▸ Your objective
If a record holds a picture, please leave the picture out and copy the rest of the record exactly.

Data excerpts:
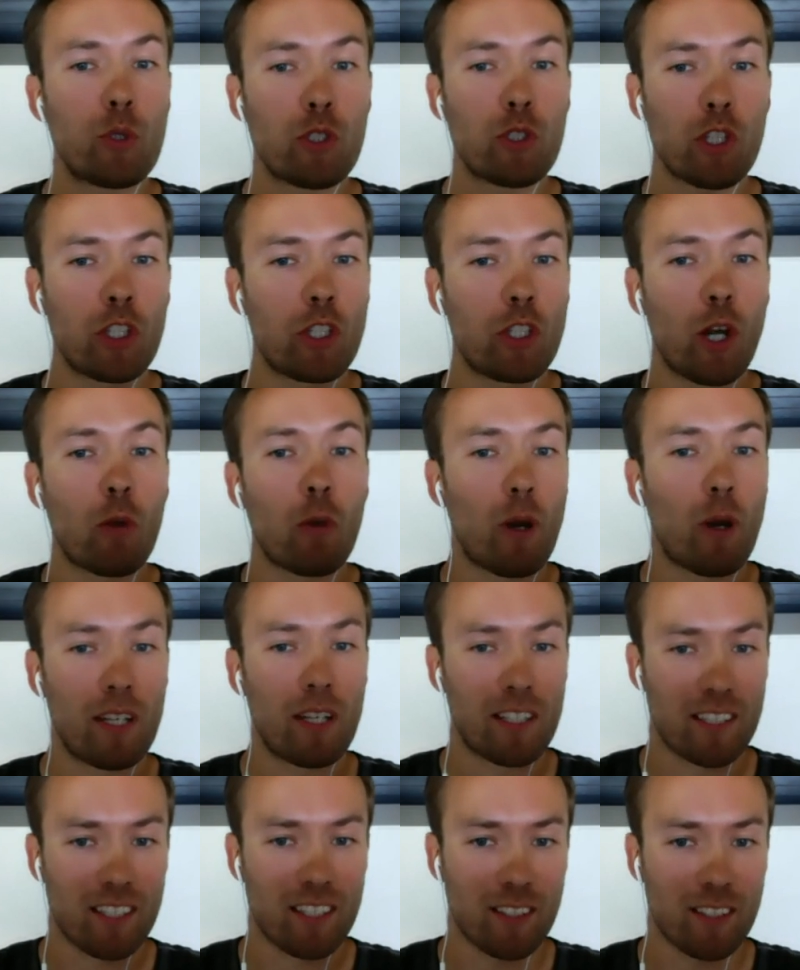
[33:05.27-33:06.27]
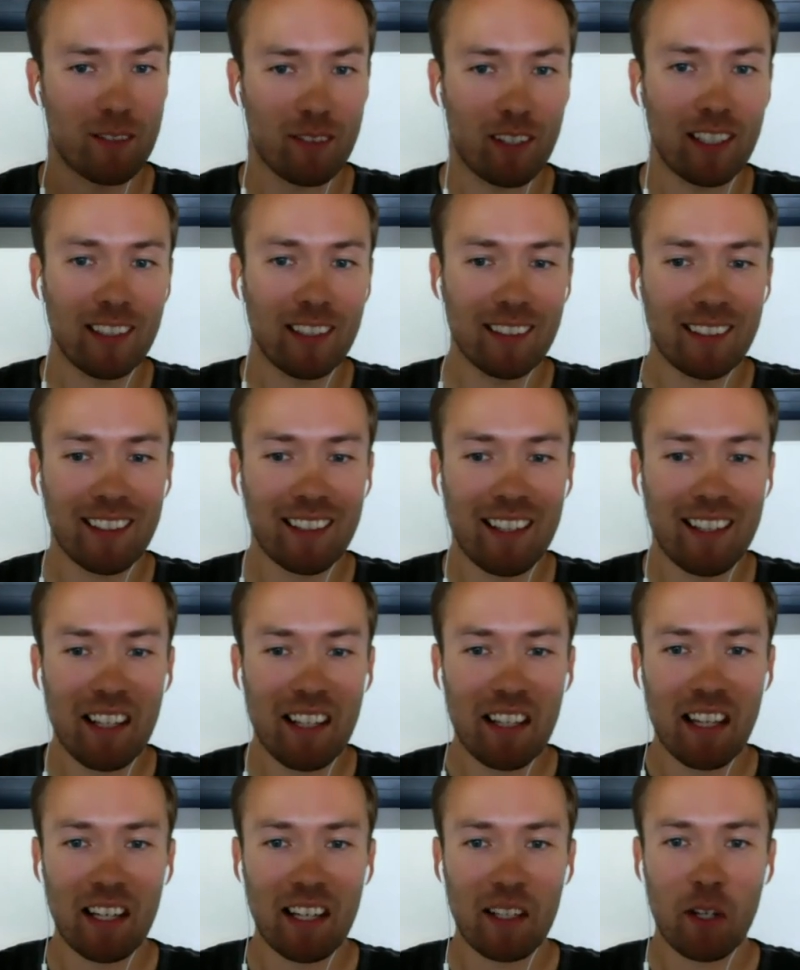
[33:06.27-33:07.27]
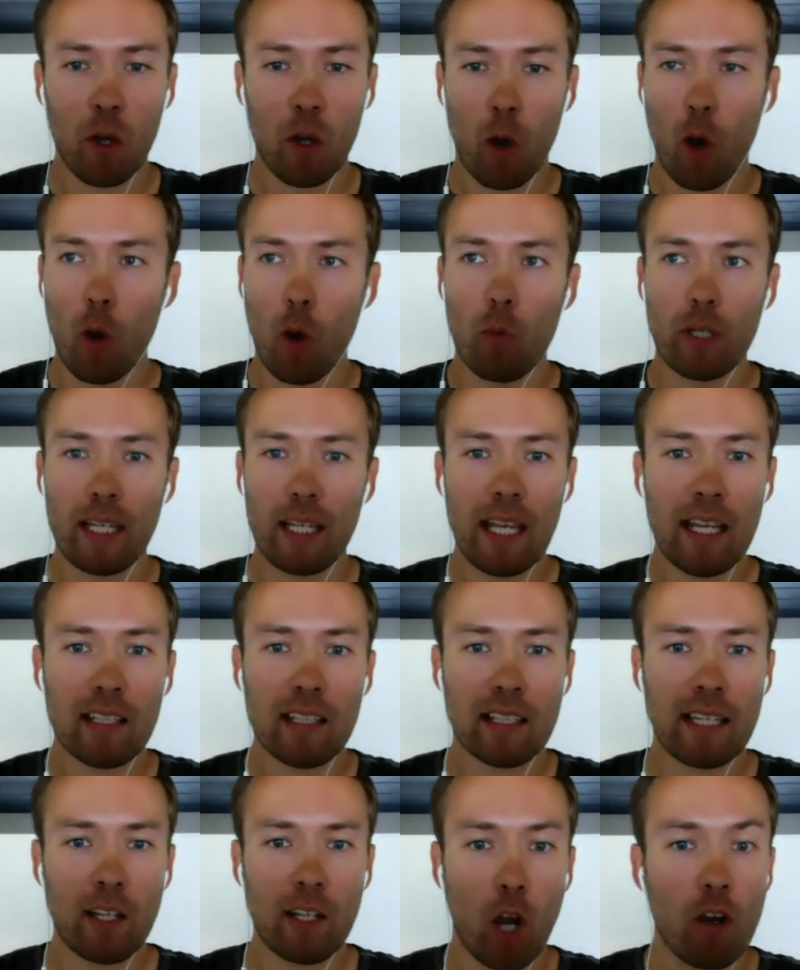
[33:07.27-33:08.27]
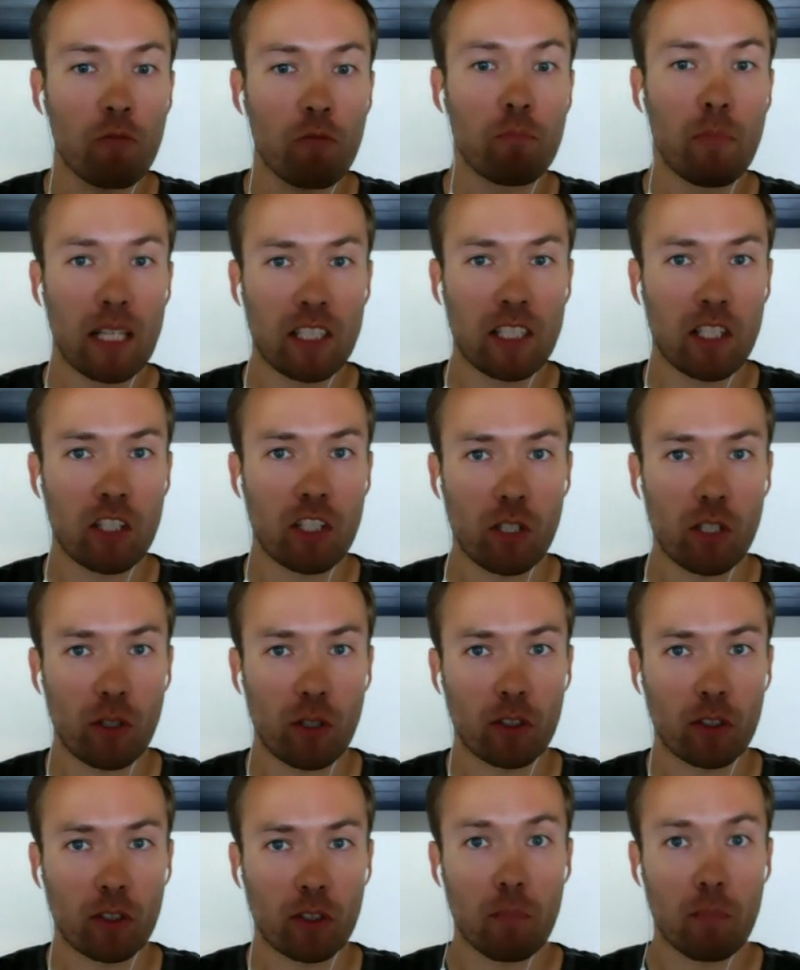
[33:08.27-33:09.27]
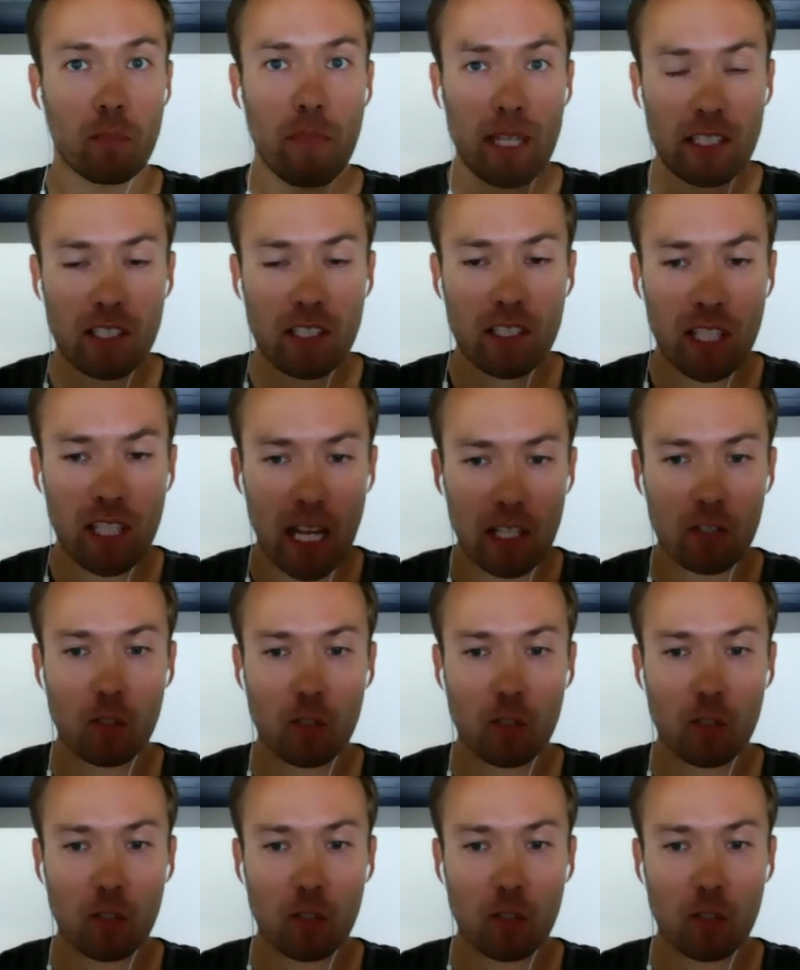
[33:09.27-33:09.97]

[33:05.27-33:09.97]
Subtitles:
the young ones, right? Like, oh, we can't get off message here. The message has to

▸ Reply
[33:05.27-33:06.27]
[33:06.27-33:07.27]
[33:07.27-33:08.27]
[33:08.27-33:09.27]
[33:09.27-33:09.97]

[33:05.27-33:09.97]
Subtitles:
the young ones, right? Like, oh, we can't get off message here. The message has to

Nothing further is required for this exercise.